(Records from a dataset)
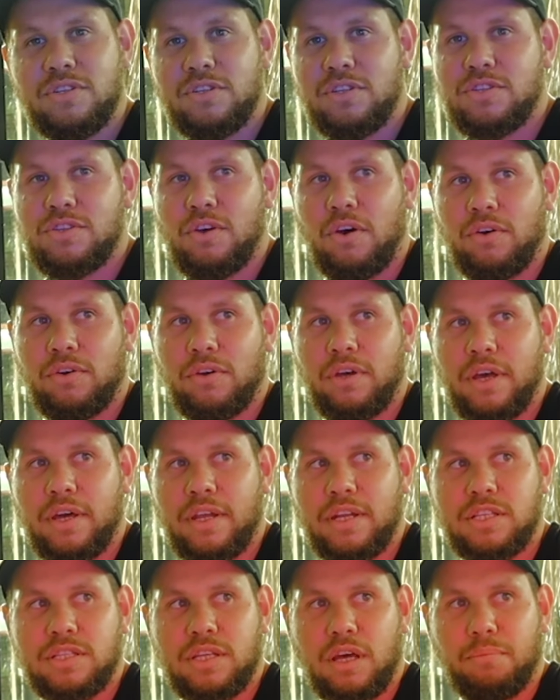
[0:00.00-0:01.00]
of the song, and
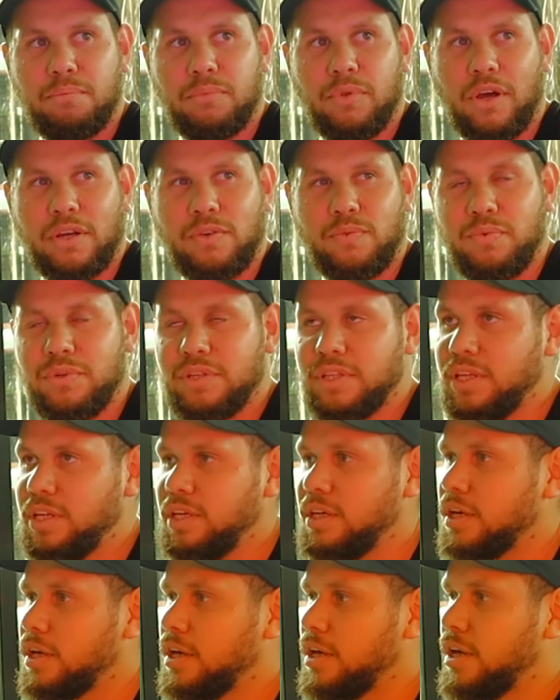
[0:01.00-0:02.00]
it's something like
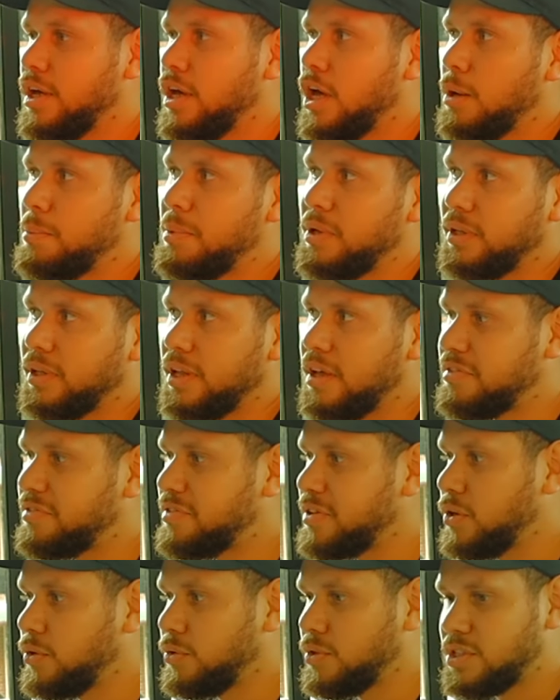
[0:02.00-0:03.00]
really a bit left
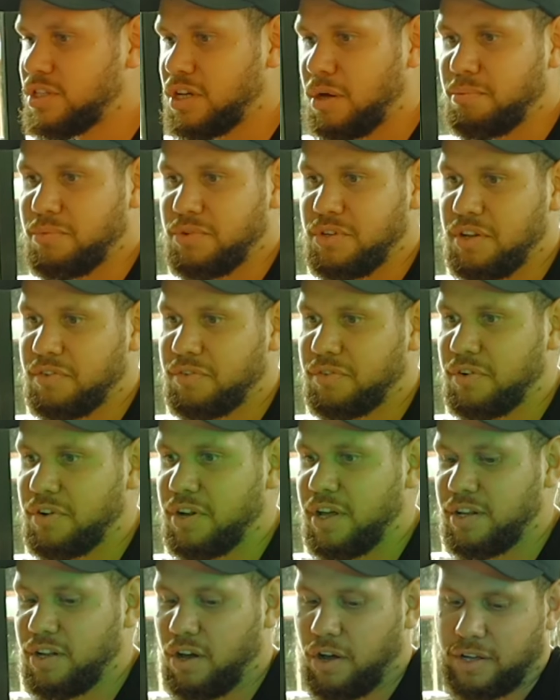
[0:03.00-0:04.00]
field and something different,
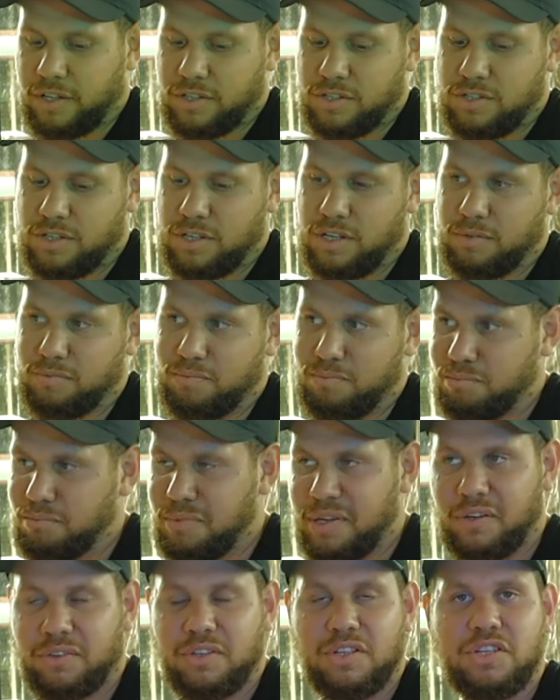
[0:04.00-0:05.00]
and I can see it
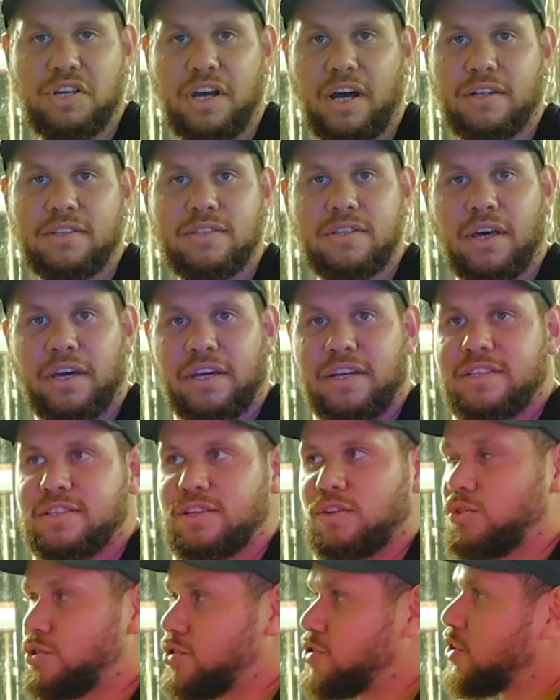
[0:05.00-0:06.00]
being on the charts. Like it's a
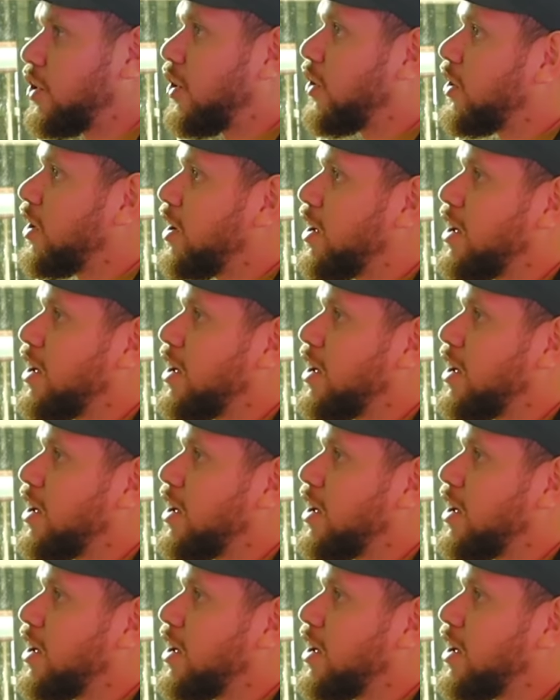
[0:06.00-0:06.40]
good song,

(WORK INSTRUCTION)
Please set down exactly the lines from the one holding "[0:01.00-0:02.00]" through the last line of the entries, both ends included, and skip pictures.

(RESPONSE)
[0:01.00-0:02.00]
it's something like
[0:02.00-0:03.00]
really a bit left
[0:03.00-0:04.00]
field and something different,
[0:04.00-0:05.00]
and I can see it
[0:05.00-0:06.00]
being on the charts. Like it's a
[0:06.00-0:06.40]
good song,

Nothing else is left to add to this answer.